(Stored items)
--------------------------------

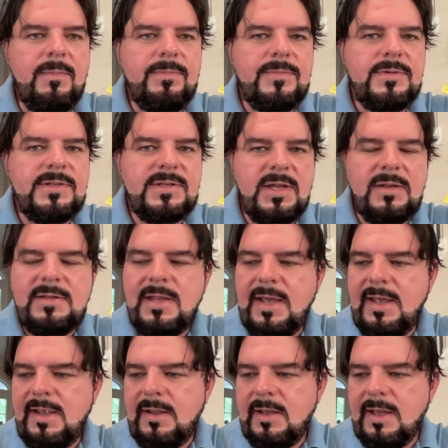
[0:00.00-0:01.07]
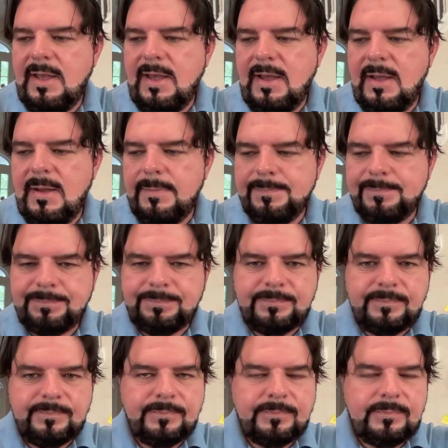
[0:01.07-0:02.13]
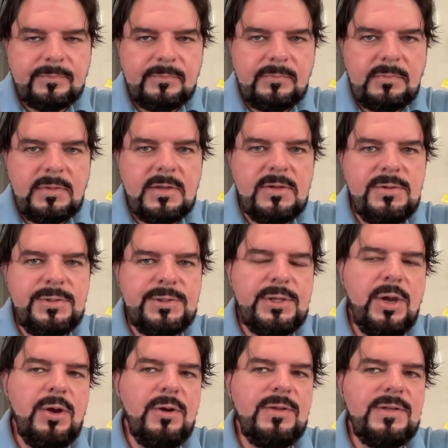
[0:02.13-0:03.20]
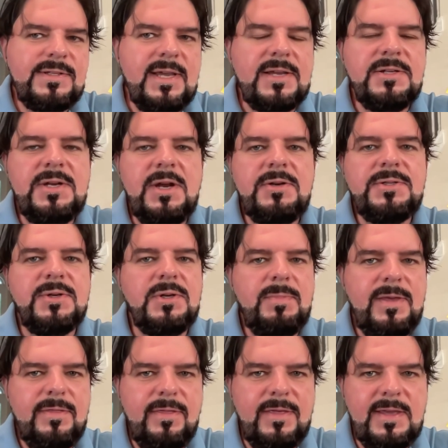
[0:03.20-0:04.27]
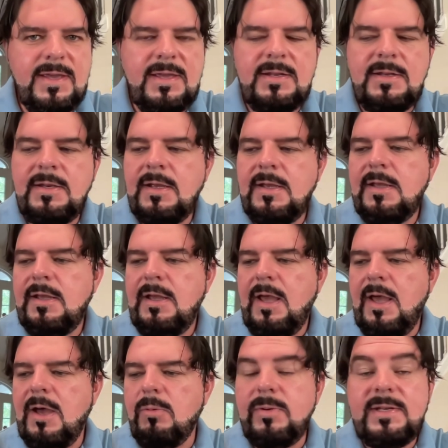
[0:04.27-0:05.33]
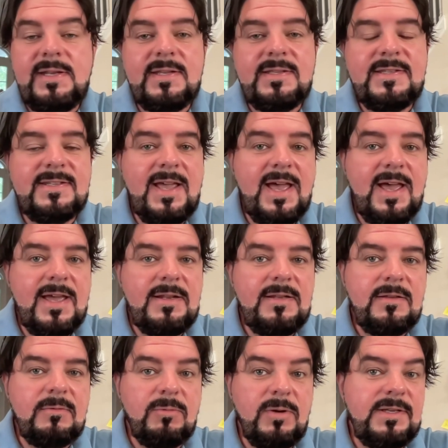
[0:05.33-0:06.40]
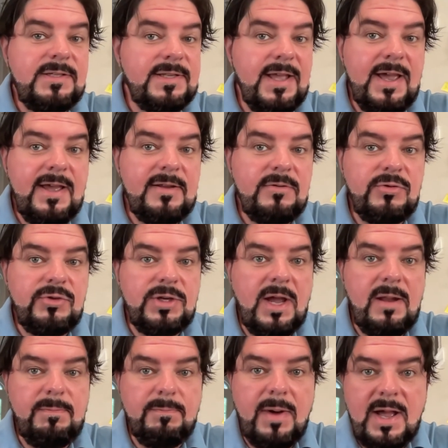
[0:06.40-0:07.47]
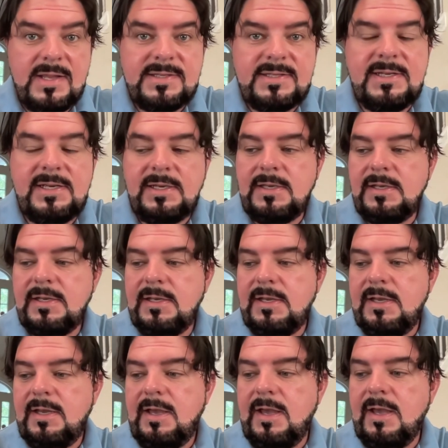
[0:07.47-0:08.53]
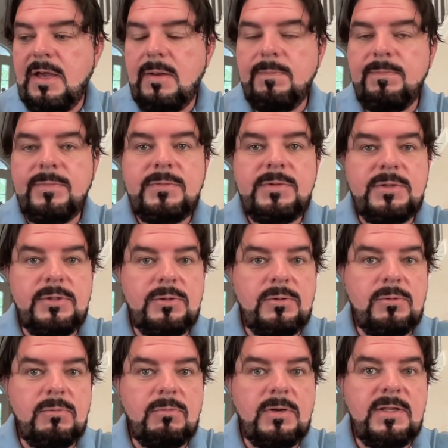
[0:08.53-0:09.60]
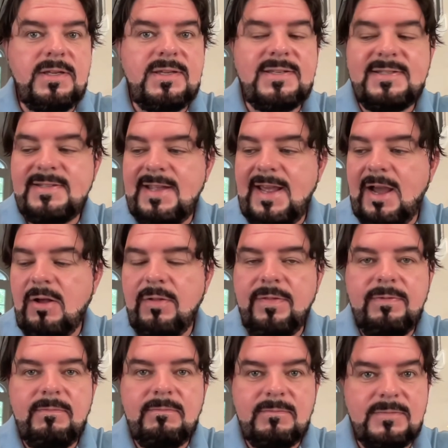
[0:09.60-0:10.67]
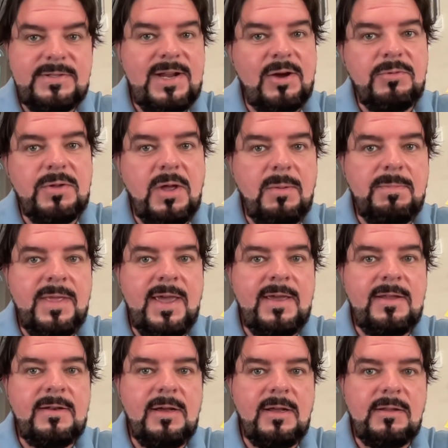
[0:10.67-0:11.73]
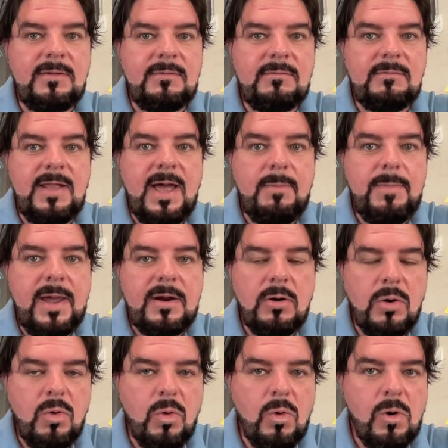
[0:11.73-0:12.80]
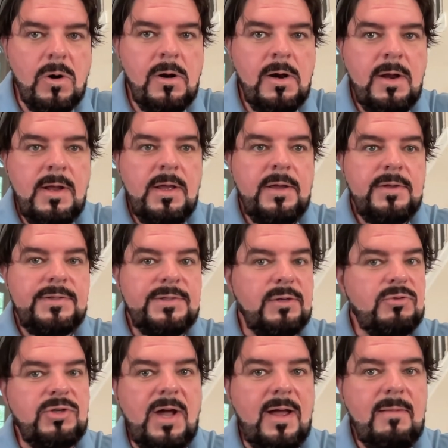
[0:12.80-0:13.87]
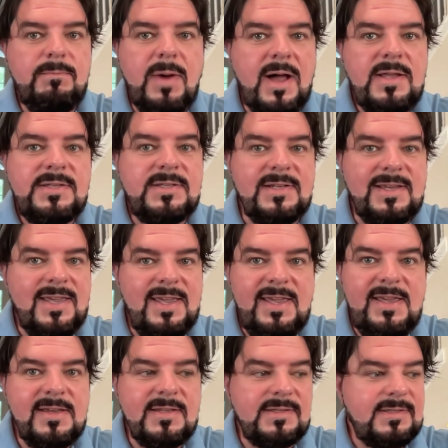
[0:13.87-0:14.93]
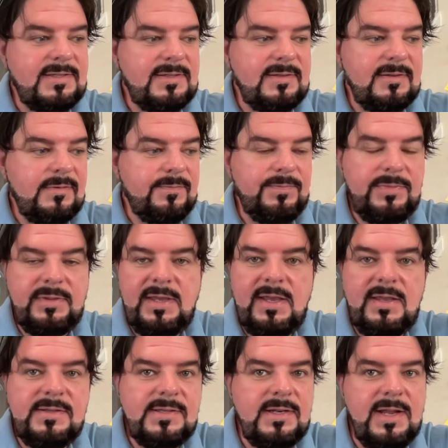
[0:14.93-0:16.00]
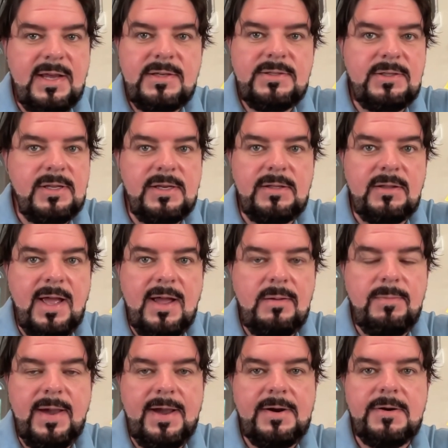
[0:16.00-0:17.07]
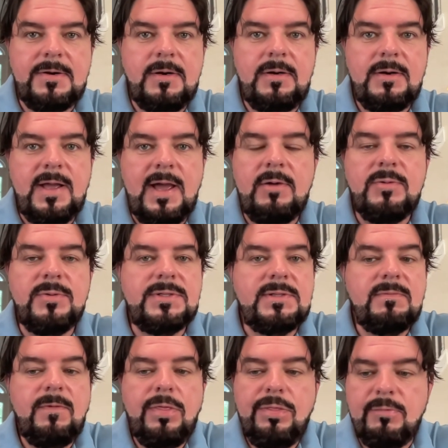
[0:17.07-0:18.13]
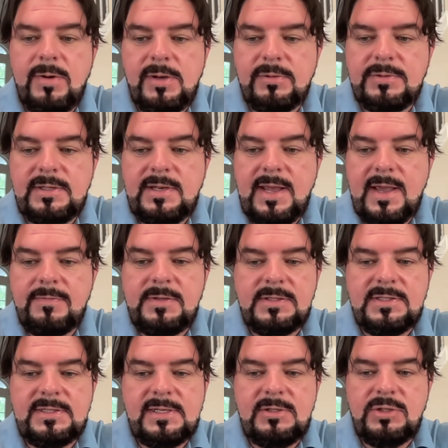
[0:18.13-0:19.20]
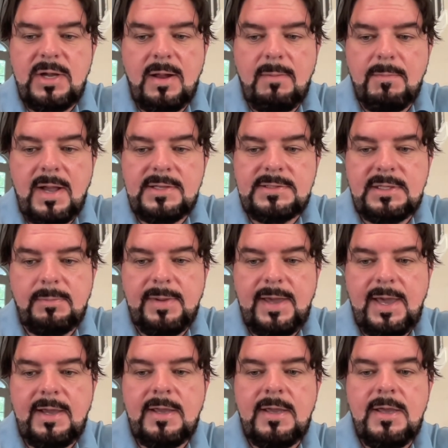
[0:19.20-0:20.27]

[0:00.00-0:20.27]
Sunday. So the secondary is going to be thin. We did re-sign John Bostic to really stouten up that linebacker core. So John Bostic, he's an excellent linebacker. I was thrilled to death to see John Bostic back.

--------------------------------

> [EXERCISE BRIEF] Going by the data above, the answer is exactly the lines from the one holding "[0:07.47-0:08.53]" to the one holding "[0:19.20-0:20.27]", both kept, with the pictures left out.

> [RESULT]
[0:07.47-0:08.53]
[0:08.53-0:09.60]
[0:09.60-0:10.67]
[0:10.67-0:11.73]
[0:11.73-0:12.80]
[0:12.80-0:13.87]
[0:13.87-0:14.93]
[0:14.93-0:16.00]
[0:16.00-0:17.07]
[0:17.07-0:18.13]
[0:18.13-0:19.20]
[0:19.20-0:20.27]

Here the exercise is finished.